Be that as it may, I tracked down a couple equations that may help:
First, the
power equation, torque times angular speed (rad/minute). Then, convert ft-lb/minute to horsepower.
Rotation speed is a given. (Can't help you as to what it should be – there are
safety issues and noise issues, but it would have to be as slow as
practical, but it may be a function of your drive.) But there's that torque variable. Torque is inertia momentum times angular acceleration. (That's from the old physics
book I dug up – Resnick and Halliday.) But if the speed is constant then acceleration is zero – and that obviously isn’t the answer.
So I searched for horizontal torque and came across an equation at flo-tork.com. They have an equation for the friction torque of a horizontal table. The equation is Weight x coefficient of friction x bearing radius. Now assuming that the trolley wheels are on the outer
edge, that would be bearing radius. (Okay, there may be additional interior trolley wheels, but we'll be conservative.) The weight would be the weight of the
revolve, the wheels, the set, the
props, any thing permanently on the
revolve. Then I'd add a
safety factor – maybe even 100% more or 750 lb minimum to account for unknowns and stuff like people taking a ride or major design changes. The coefficient of friction (unitless) appears to be a
bit of a "fudge factor". It may be high at the start, but very low once it gets moving. I found a conservative reference of 0.8 to start and maybe as low as 0.015 once it gets rolling. But I'd use the higher number.
Now, an example. 20 feet diameter
revolve (Radius = 10 feet). Weight of
Revolve. Assuming typical
platform construction applies, then by my own experience, a 4 x 4 section (16 square feet) weighs about 90 lbs. The
revolve, at 20 feet diameter, has an area of 314 square feet. So the weight is about 314 x 90 /16 = 1,800 lb (!!!). Assume 500 lb for set/wall, so the total is 2,300 lb.
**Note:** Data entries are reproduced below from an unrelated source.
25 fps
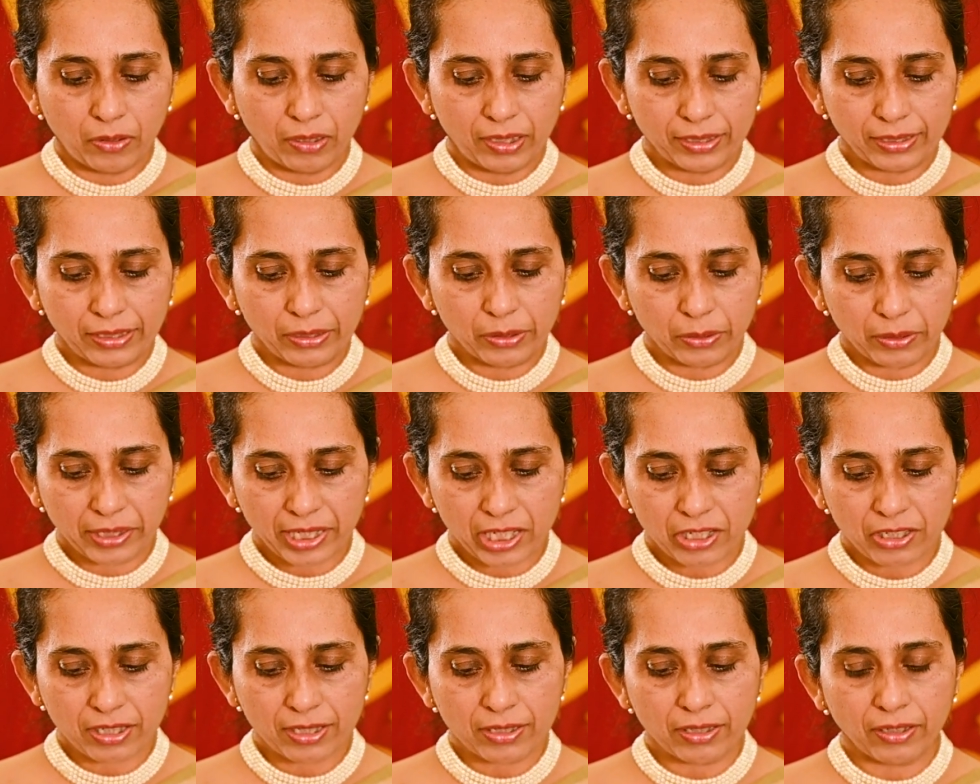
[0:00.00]
on the
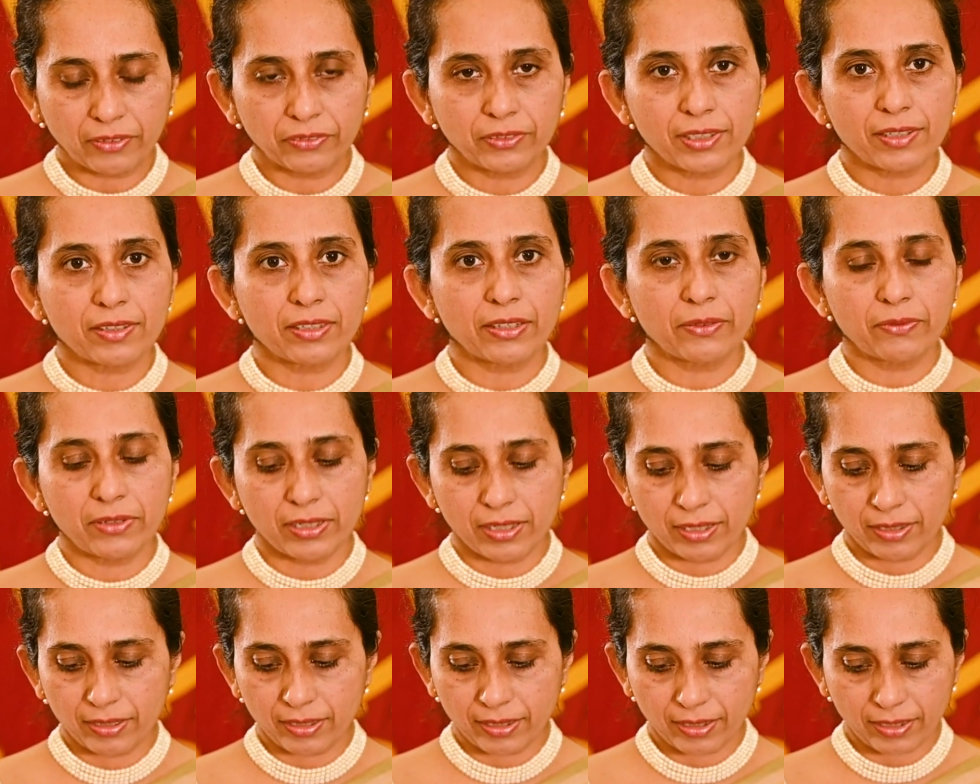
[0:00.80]
occasion of the
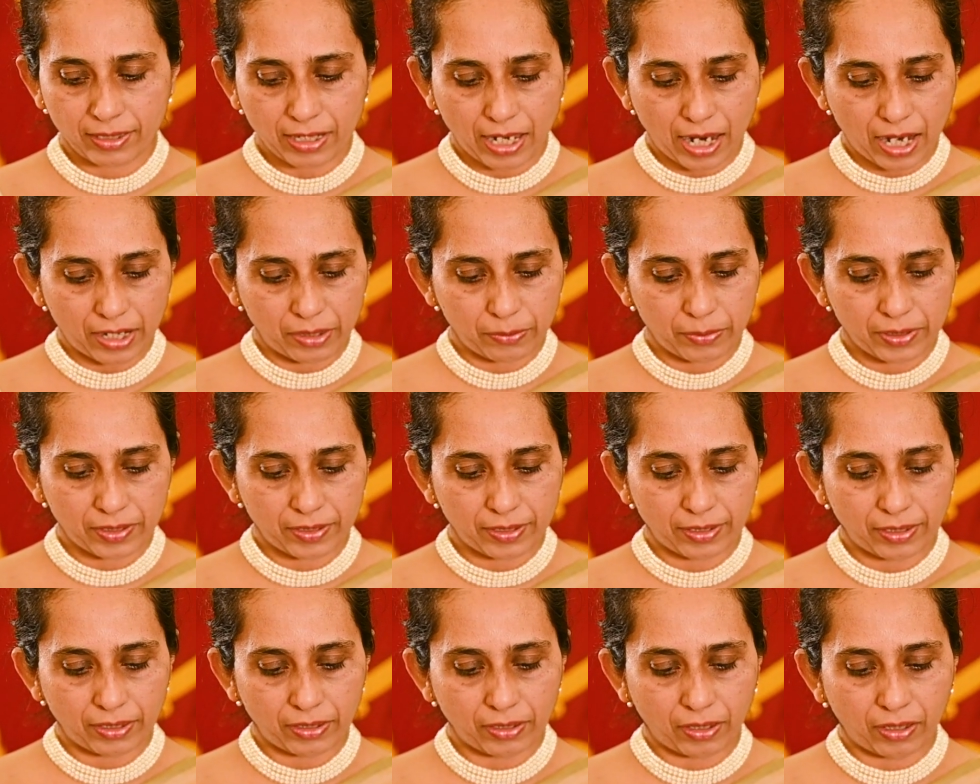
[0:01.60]
73rd
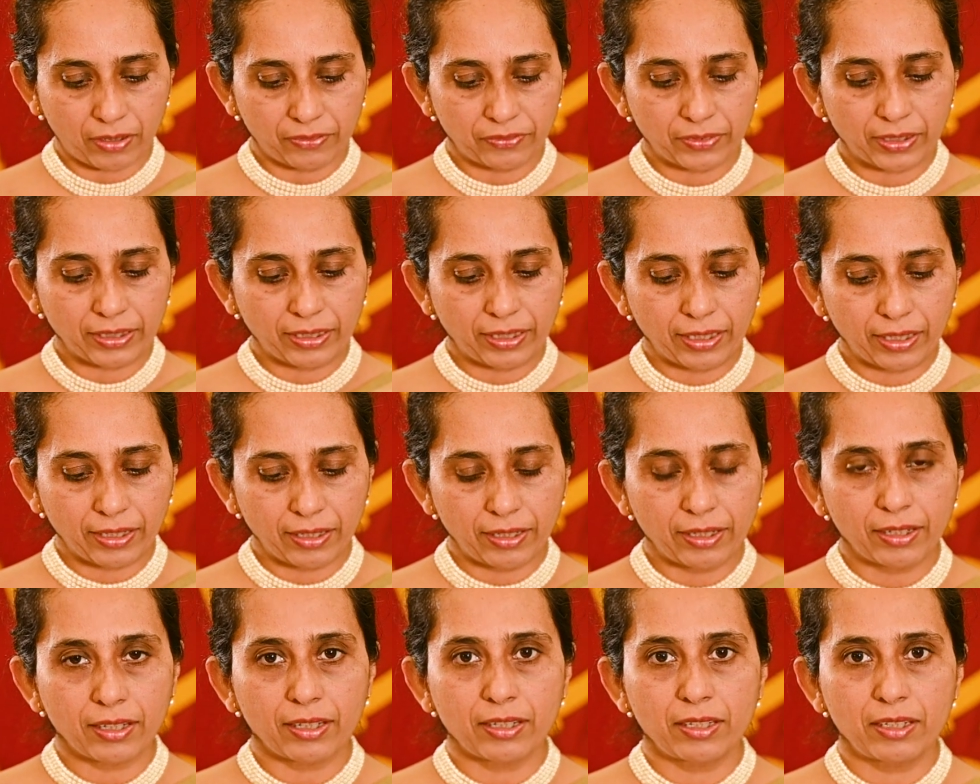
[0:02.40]
anniversary of the
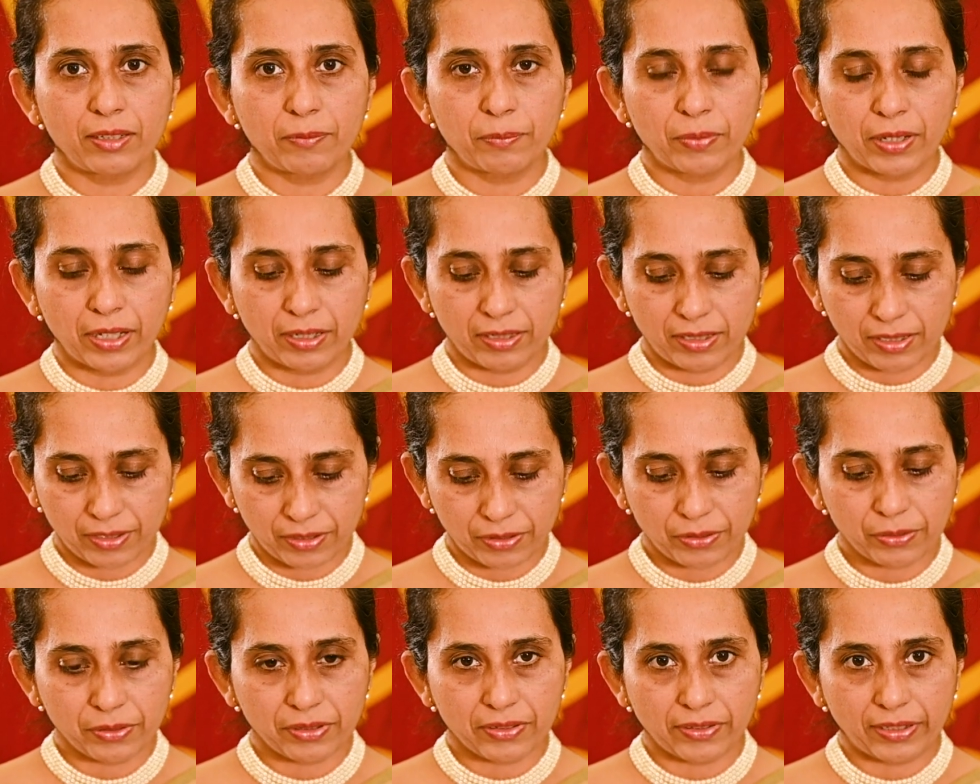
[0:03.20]
gaining
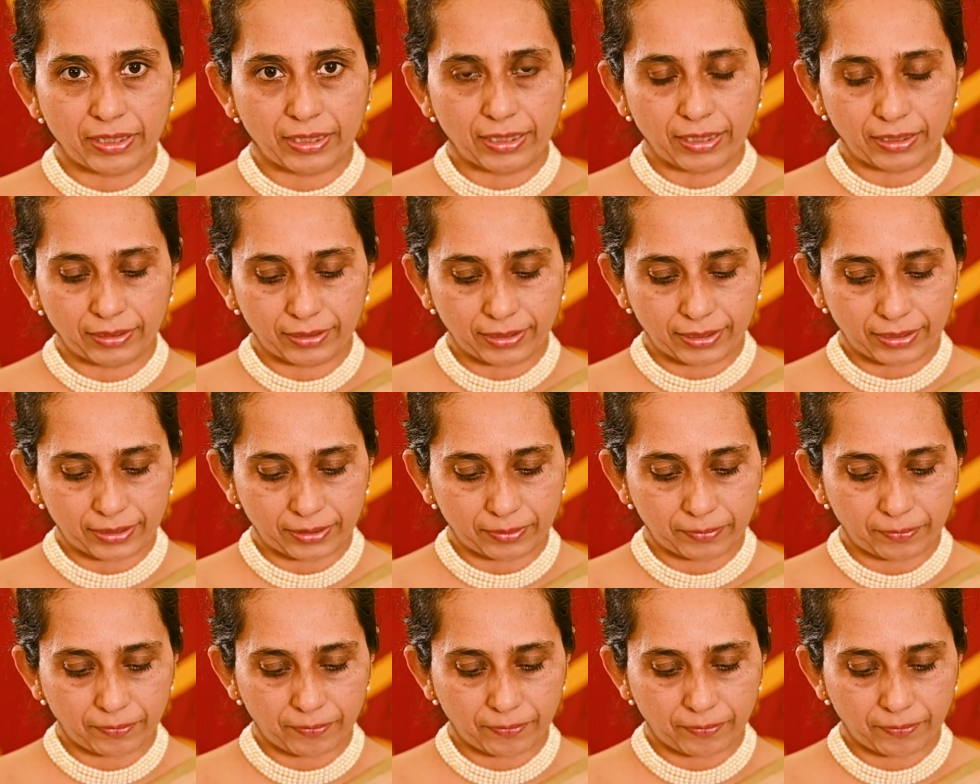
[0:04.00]
independence to Sri Lanka.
Safety factor of 2, so 4,600 lb. Finally, assume a relatively slow rotation speed of 1 rpm.
Friction Torque = 4,600 lb x 0.8 x 10 feet = 36,800 ft-lb
Power is Torque x rotation speed (radians/time) = 36,800 ft-lb x 2 x pi/minute x 1 minute/60 seconds = 3,863 ft-lb/sec (Note - 1 rpm = 2 x pi rad/min)
550 ft-lb/sec = 1 hp
So 3,853 ft-lb/sec x 1 hp/550 ft-lb/sec = 7 hp.
There are probably other minor inefficiencies in the
system, and the 7.5 hp motor probably won't be enough, under these conditions and assumptions.
Now, based on the above, you really need to either go to the library and/or
book store to get some better design references; or (as Supercow suggested)
track down a professional or someone who has designed these. And again, consider
safety and noise.
Joe